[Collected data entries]
● ● ● ● ● ● ●

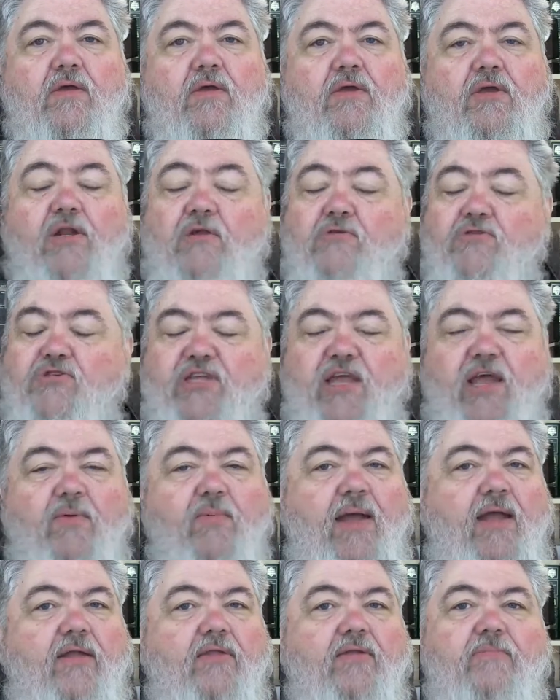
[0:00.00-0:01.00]
You don't stay
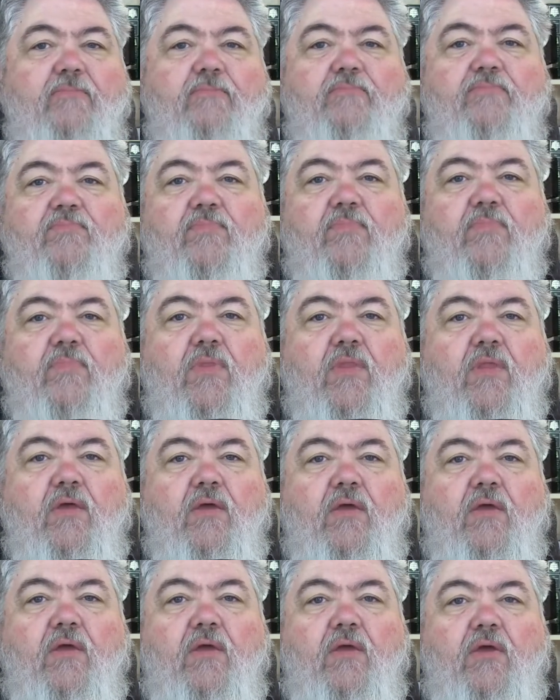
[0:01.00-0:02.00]
around them.
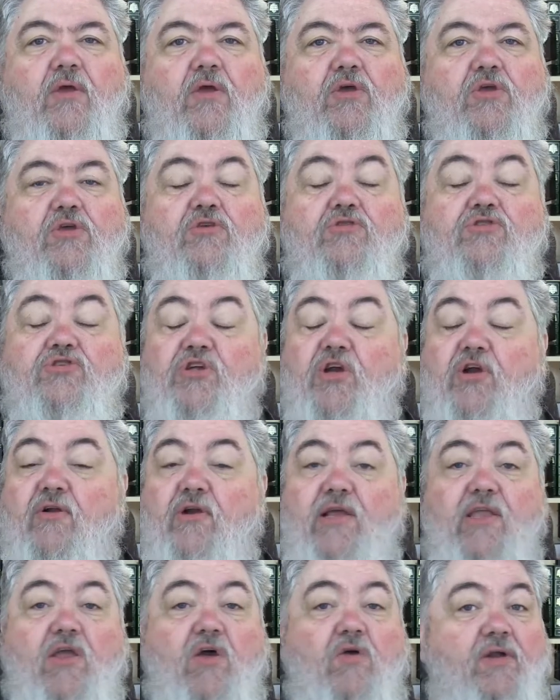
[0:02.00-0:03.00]
You
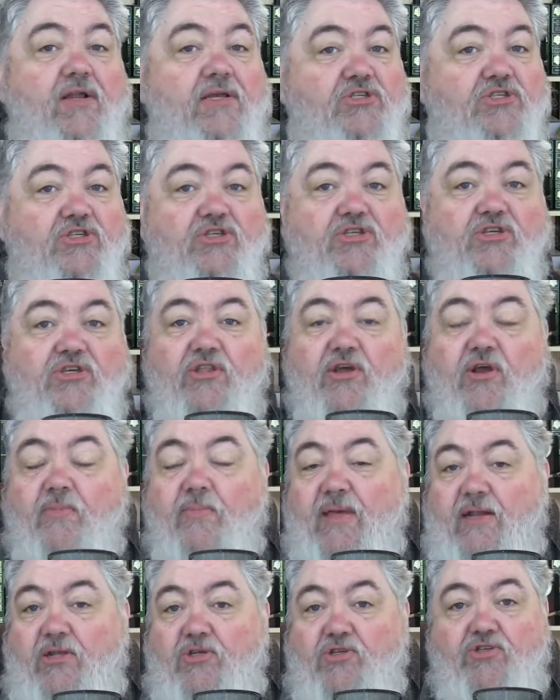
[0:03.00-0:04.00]
certainly don't listen to their
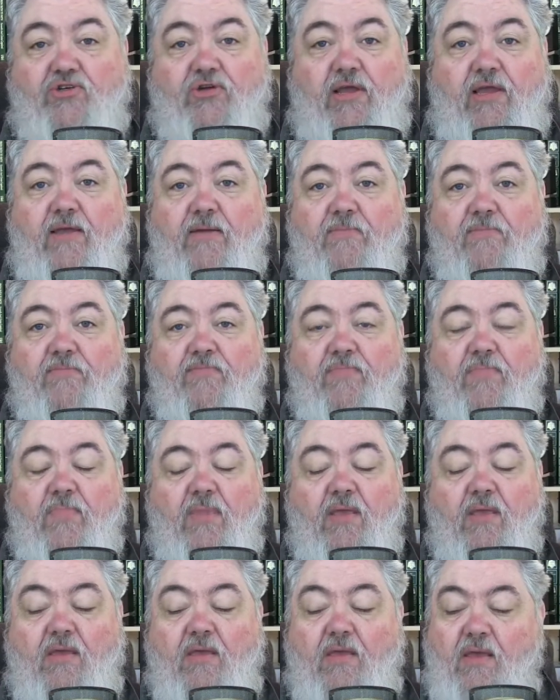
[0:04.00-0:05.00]
ministry.
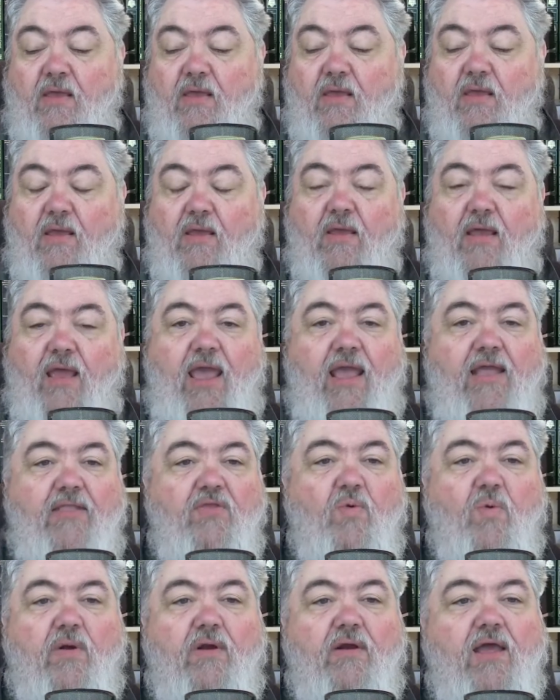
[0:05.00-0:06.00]
And
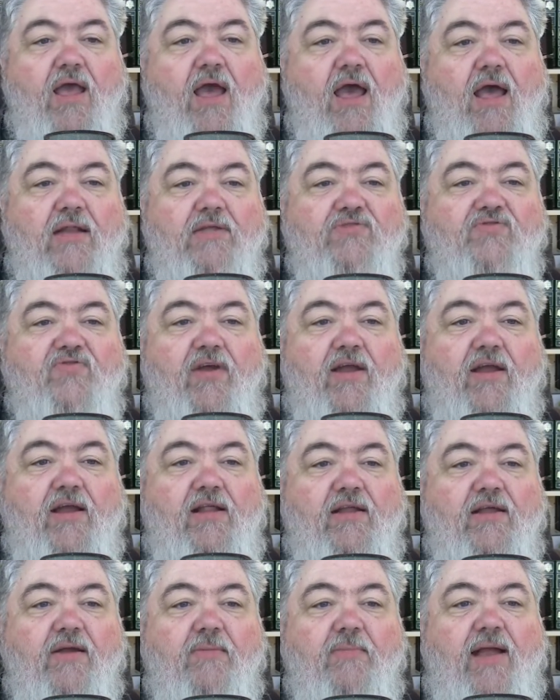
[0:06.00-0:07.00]
the Word of God is very
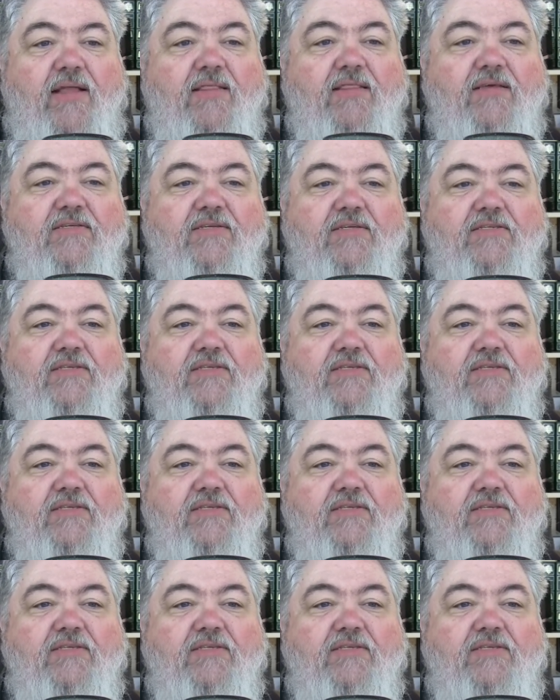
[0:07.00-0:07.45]
clear about this. I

● ● ● ● ● ● ●

Required action →
Nothing but an exact copy is needed, covering the lines from the line with "[0:01.00-0:02.00]" through the last line of the entries, pictures excluded.

Answer to this task →
[0:01.00-0:02.00]
around them.
[0:02.00-0:03.00]
You
[0:03.00-0:04.00]
certainly don't listen to their
[0:04.00-0:05.00]
ministry.
[0:05.00-0:06.00]
And
[0:06.00-0:07.00]
the Word of God is very
[0:07.00-0:07.45]
clear about this. I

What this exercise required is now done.